Objective: Activation of T cells critically depends on potassium channels. We here characterize the impact of K(2P)5.1 (KCNK5; TASK2), a member of the 2-pore domain family of potassium channels, on T-cell function and demonstrate its putative relevance in a T-cell-mediated autoimmune disorder, multiple sclerosis (MS).
Methods: Expression of K(2P)5.1 was investigated on RNA and protein level in different immune cells and in MS patients' biospecimens (peripheral blood mononuclear cells, cerebrospinal fluid cells, brain tissue specimen). Functional consequences of K(2P)5.1 expression were analyzed using pharmacological modulation, small interfering RNA (siRNA), overexpression, electrophysiological recordings, and computer modeling.

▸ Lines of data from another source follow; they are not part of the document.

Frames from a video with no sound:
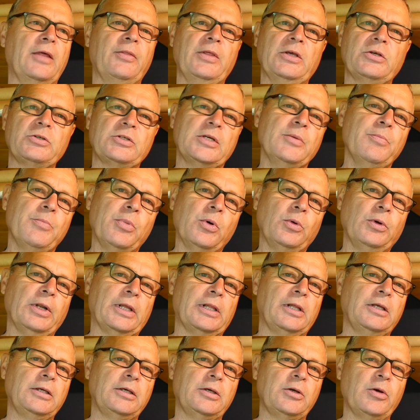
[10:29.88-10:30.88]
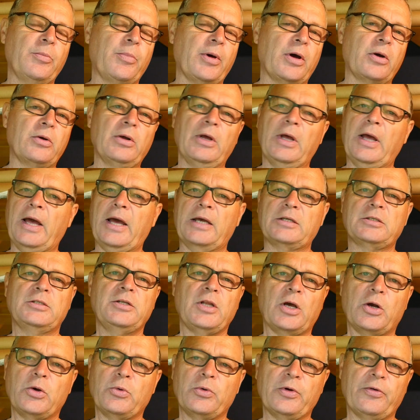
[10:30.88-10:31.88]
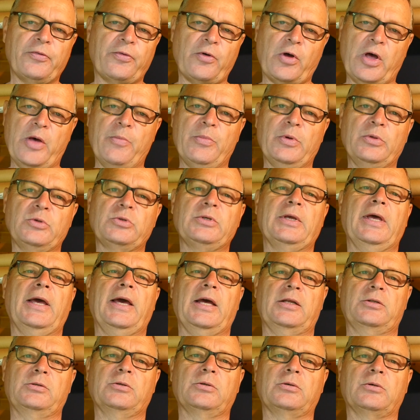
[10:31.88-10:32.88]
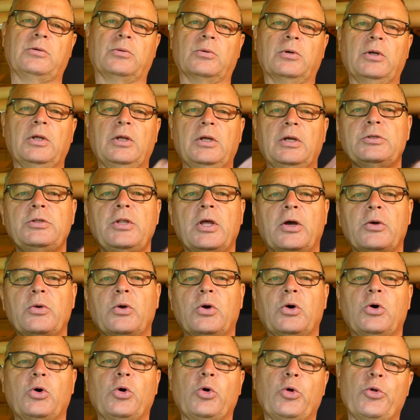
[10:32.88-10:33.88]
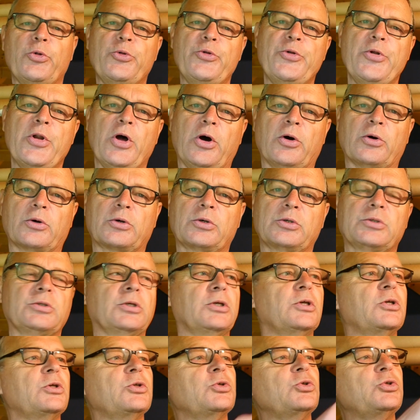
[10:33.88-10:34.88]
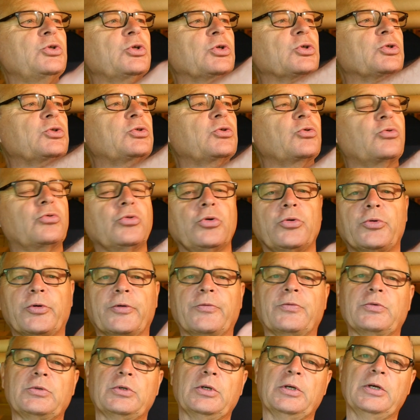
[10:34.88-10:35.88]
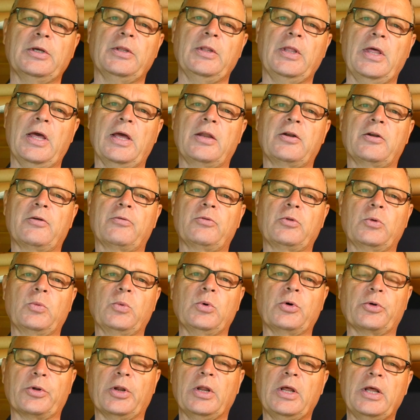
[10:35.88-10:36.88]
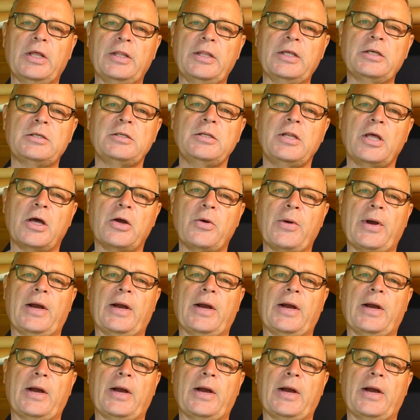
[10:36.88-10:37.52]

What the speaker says: this simple little yew bow has no refinements at all, no horn knocks, just grooves at the end of the wood. There's no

Results: Human T cells constitutively express K(2P)5.1. After T-cell activation, a significant and time-dependent upregulation of K(2P)5.1 channel expression was observed. Pharmacological blockade of K(2P)5.1 or knockdown with siRNA resulted in reduced T-cell functions, whereas overexpression of K(2P)5.1 had the opposite effect. Electrophysiological recordings of T cells clearly dissected K(2P)5.1-mediated effects from other potassium channels. The pathophysiological relevance of these findings was demonstrated by a significant K(2P)5.1 upregulation in CD4(+) and CD8(+) T cells in relapsing/remitting MS (RRMS) patients during acute relapses as well as higher levels on CD8(+) T cells of clinically isolated syndrome, RRMS, and secondary progressive multiple sclerosis patients during clinically stable disease. T cells in the cerebrospinal fluid from MS patients exhibit significantly elevated K(2P)5.1 levels. Furthermore, K(2P)5.1-positive T cells can be found in inflammatory lesions in MS tissue specimens.
Interpretation: Selective targeting of K(2P)5.1 may hold therapeutic promise for MS and putatively other T-cell-mediated disorders.